§ **Task goal**: From the line containing "[0:00.40-0:00.60]" through the last line of the records below, output every line exactly as it appears, but leave out the pictures.

Segment Start: Input material

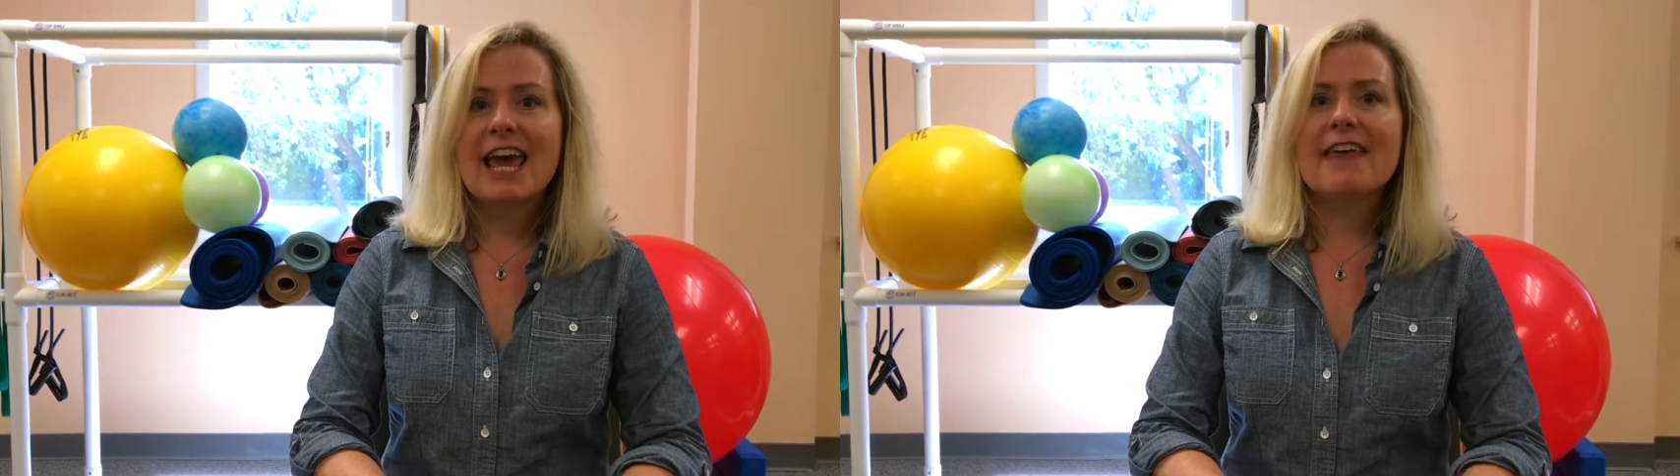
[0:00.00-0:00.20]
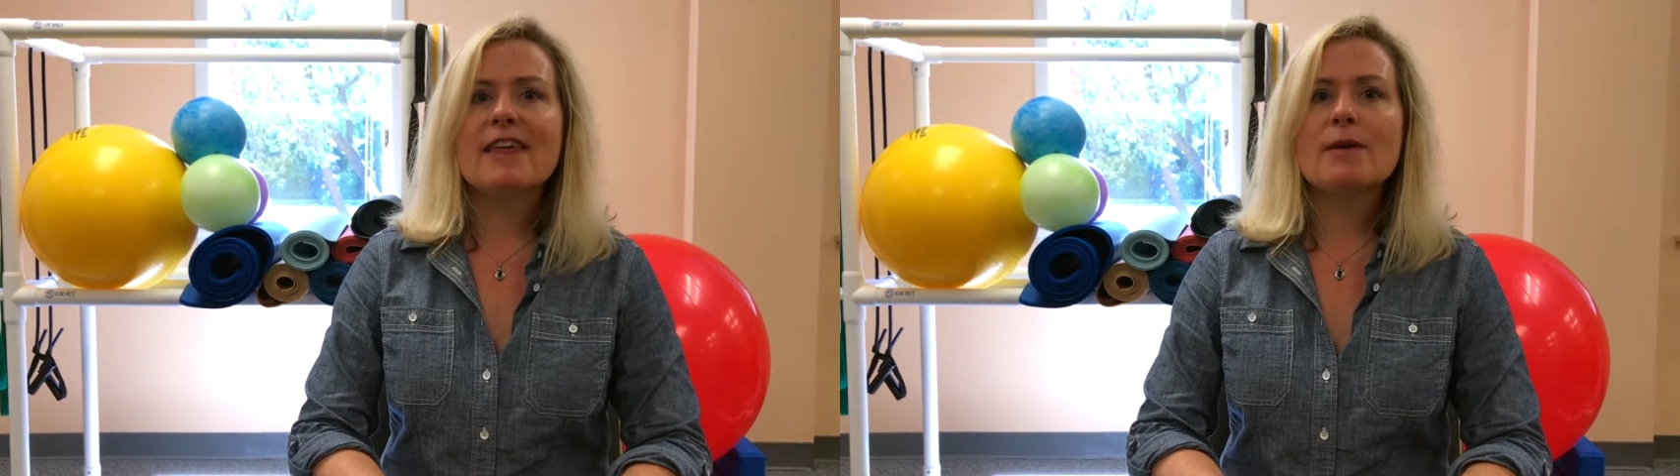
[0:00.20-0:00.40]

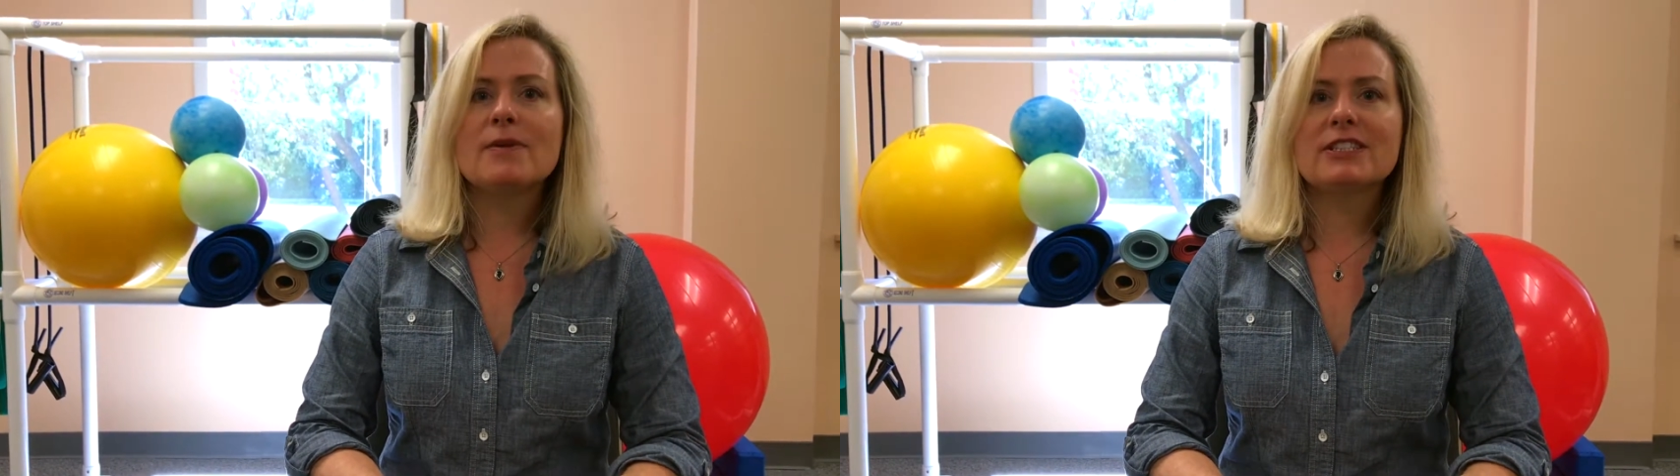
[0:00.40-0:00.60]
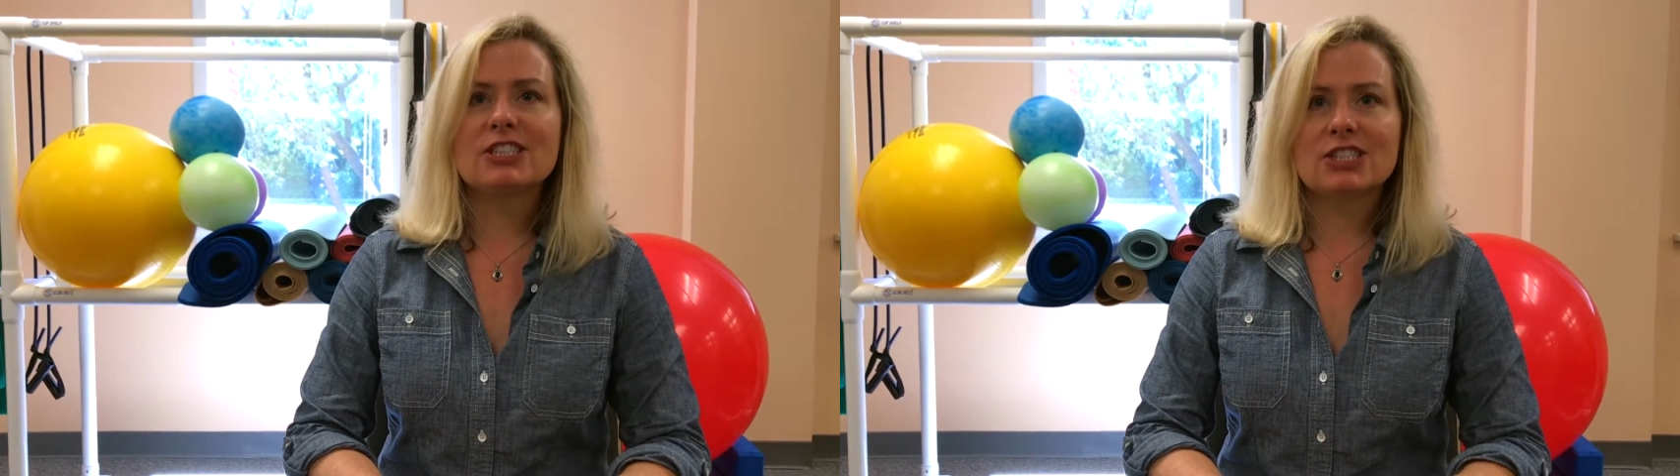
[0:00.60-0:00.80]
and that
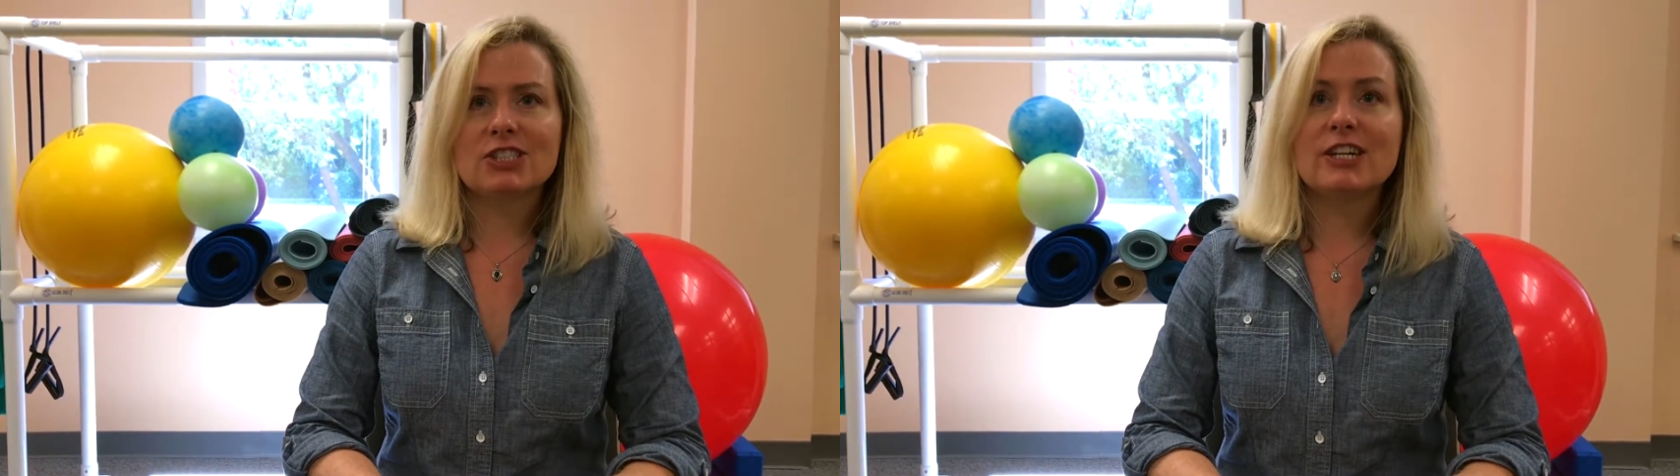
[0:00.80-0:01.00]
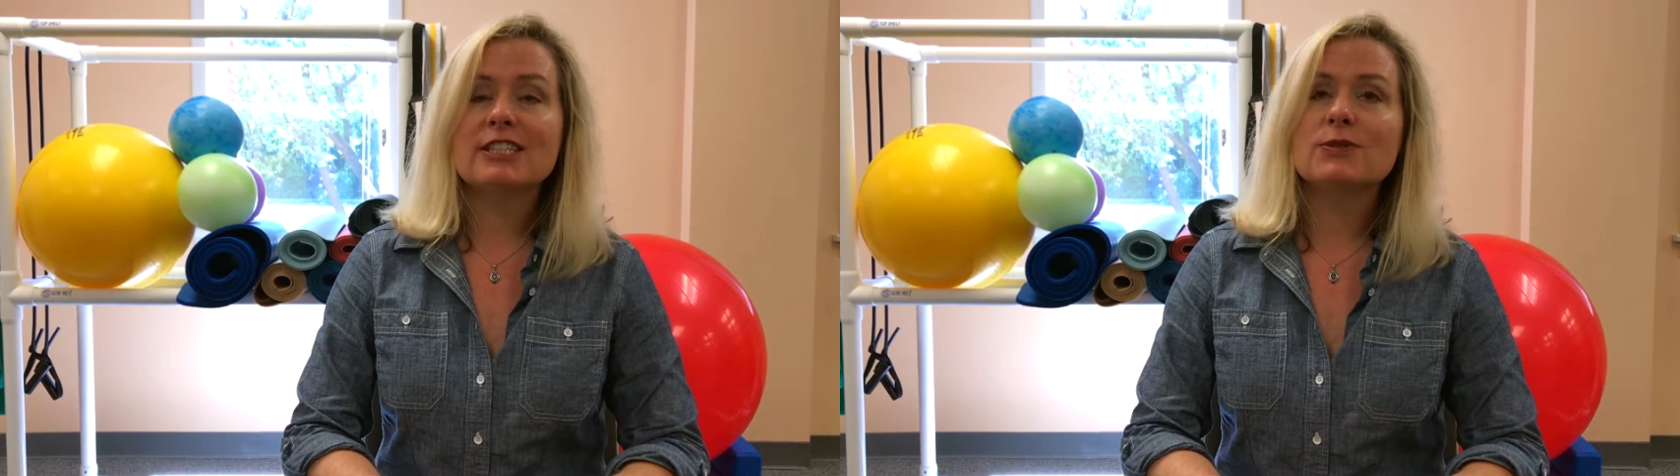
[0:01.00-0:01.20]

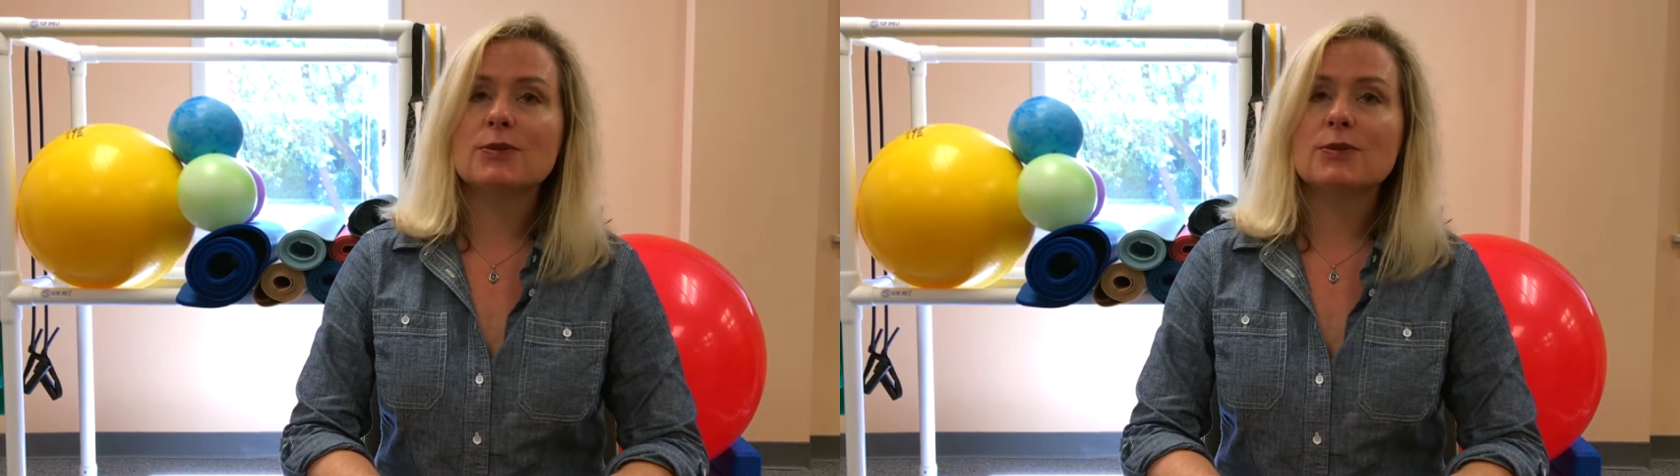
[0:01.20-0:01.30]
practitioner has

Segment End: Input material

§ **Response below**:
[0:00.40-0:00.60]
[0:00.60-0:00.80]
and that
[0:00.80-0:01.00]
[0:01.00-0:01.20]

[0:01.20-0:01.30]
practitioner has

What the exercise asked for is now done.